La revue Littera Incognita, initiée et dirigée par des doctorant-e-s du laboratoire LLA-CRÉATIS de l’Université Toulouse – Jean Jaurès, publie à l’automne 2017 un numéro spécial dédié au concept de l’entre-deux. Ce numéro invitait les auteurs et artistes à explorer l’entre-deux à la lumière de leurs champs de recherche et de création, dans une optique interdisciplinaire et intermédiale.

Il réunit des contributions portant sur la littérature, les arts plastiques et numériques, le cinéma, les séries télévisées, le théâtre ou encore la photographie. Les corpus d’étude, variés et internationaux, s’étendent  du XVème siècle à l’ultra-contemporain, permettant ainsi de prendre la pleine mesure de l’ambivalence et de l’évolution de l’entre-deux comme dynamique de création, mais démontrant également sa pertinence en tant qu’outil d’analyse.

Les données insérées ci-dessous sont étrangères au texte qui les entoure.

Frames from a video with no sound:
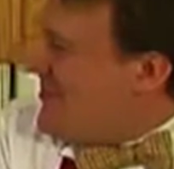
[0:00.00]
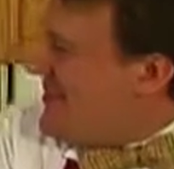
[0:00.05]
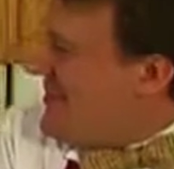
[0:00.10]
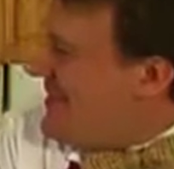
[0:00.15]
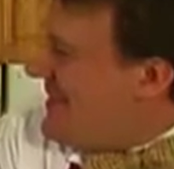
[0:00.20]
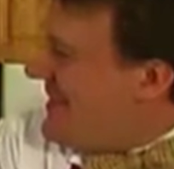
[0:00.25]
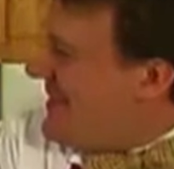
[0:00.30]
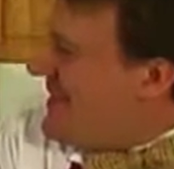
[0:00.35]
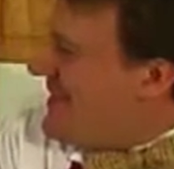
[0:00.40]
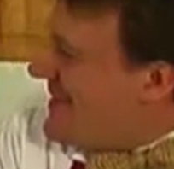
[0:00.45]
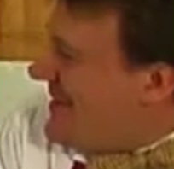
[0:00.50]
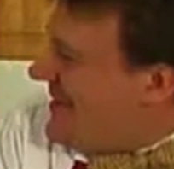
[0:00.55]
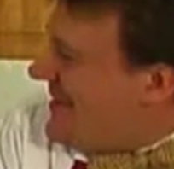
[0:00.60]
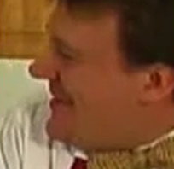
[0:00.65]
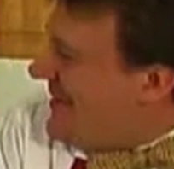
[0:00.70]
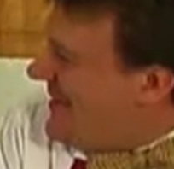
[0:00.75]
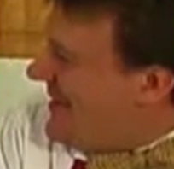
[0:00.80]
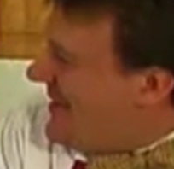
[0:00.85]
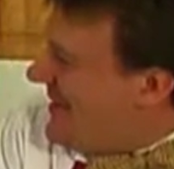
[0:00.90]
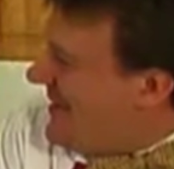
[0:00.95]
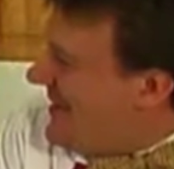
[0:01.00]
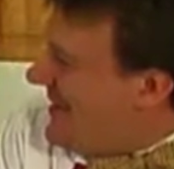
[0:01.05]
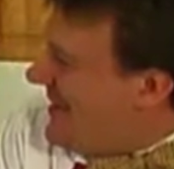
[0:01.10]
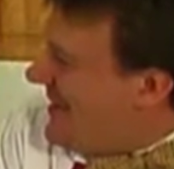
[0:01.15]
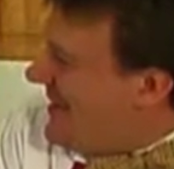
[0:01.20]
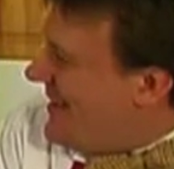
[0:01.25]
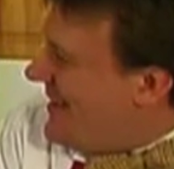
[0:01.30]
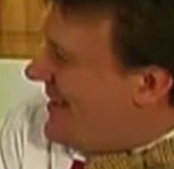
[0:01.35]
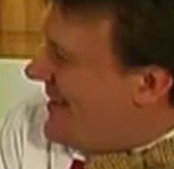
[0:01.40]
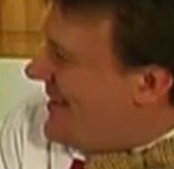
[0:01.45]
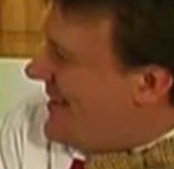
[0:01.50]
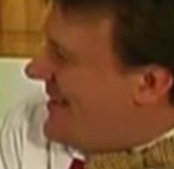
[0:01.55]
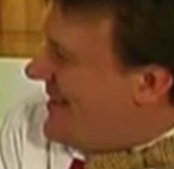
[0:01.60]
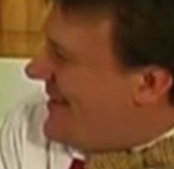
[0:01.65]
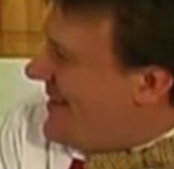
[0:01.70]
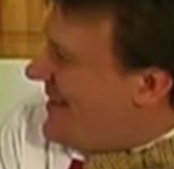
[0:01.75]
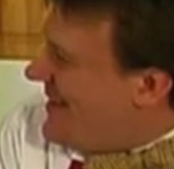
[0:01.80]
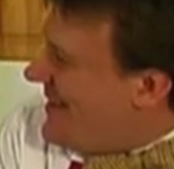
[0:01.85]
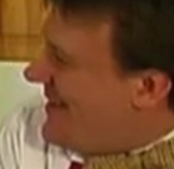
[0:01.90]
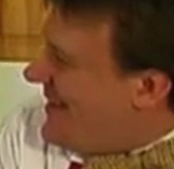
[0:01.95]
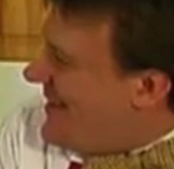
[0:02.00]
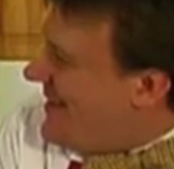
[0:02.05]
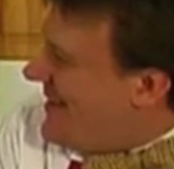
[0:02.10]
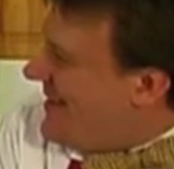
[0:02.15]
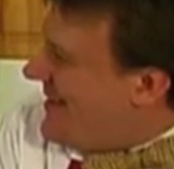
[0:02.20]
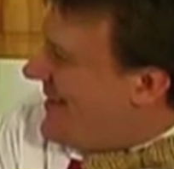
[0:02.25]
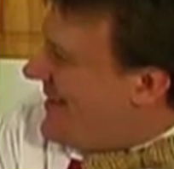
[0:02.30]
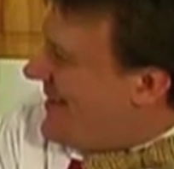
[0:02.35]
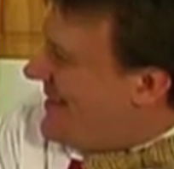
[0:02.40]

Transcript: This person isn't speaking.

Le dossier thématique qui ouvre ce numéro présente le personnage liminaire, une figure dont la nature même repose précisément sur le concept d’entre-deux. Être marginal permanent, toujours à la frontière, il incarne parfaitement la thématique de ce numéro. Issu de l’ethnocritique, une approche critique récente, la lecture du personnage liminaire se fait à la croisée, entre autres, de la micro-histoire, de la sociologie des pratiques culturelles et de l’ethnologie (plus de détails sur le site ethnocritique.com). Pour ce dossier, nous avons invité Sophie Ménard afin d’éclaircir la notion de personnage liminaire et de mettre en évidence ses apports pour la critique littéraire en faisant l’analyse d’un roman contemporain, La Classe de neige d’Emmanuel Carrère.

Le dossier artistique de ce numéro est en deux temps. Dans la première partie, Emmanuelle Halgand propose, à la lumière de la thématique de l’entre-deux, une analyse d’un album jeunesse dont elle est l’autrice, Baya l’étrangère. La seconde partie du dossier est une vidéo de l’interview de l’artiste plasticienne Lou-Andréa Lassalle. Elle nous parle de son travail où elle fait  cohabiter mythologie et réalité en une sorte de cosmogonie nourrie d’un perpétuel va et vient entre monde sacré et profane. Les médiums investis sont pluriels, la sculpture et la performance côtoient la perfection surnaturelle d’images de synthèse et ses univers fantasques se font monde de l’entre-deux, nourrissant par l’image le cœur de ce dossier .

Nous vous invitons donc à vous plonger dans les méandres de l’entre-deux, et vous souhaitons une bonne lecture.

 

Marion Caudebec, Sarah Conil, Marion Le Torrivellec, Julie Martin , Agatha Mohring, Virginie Peyramayou.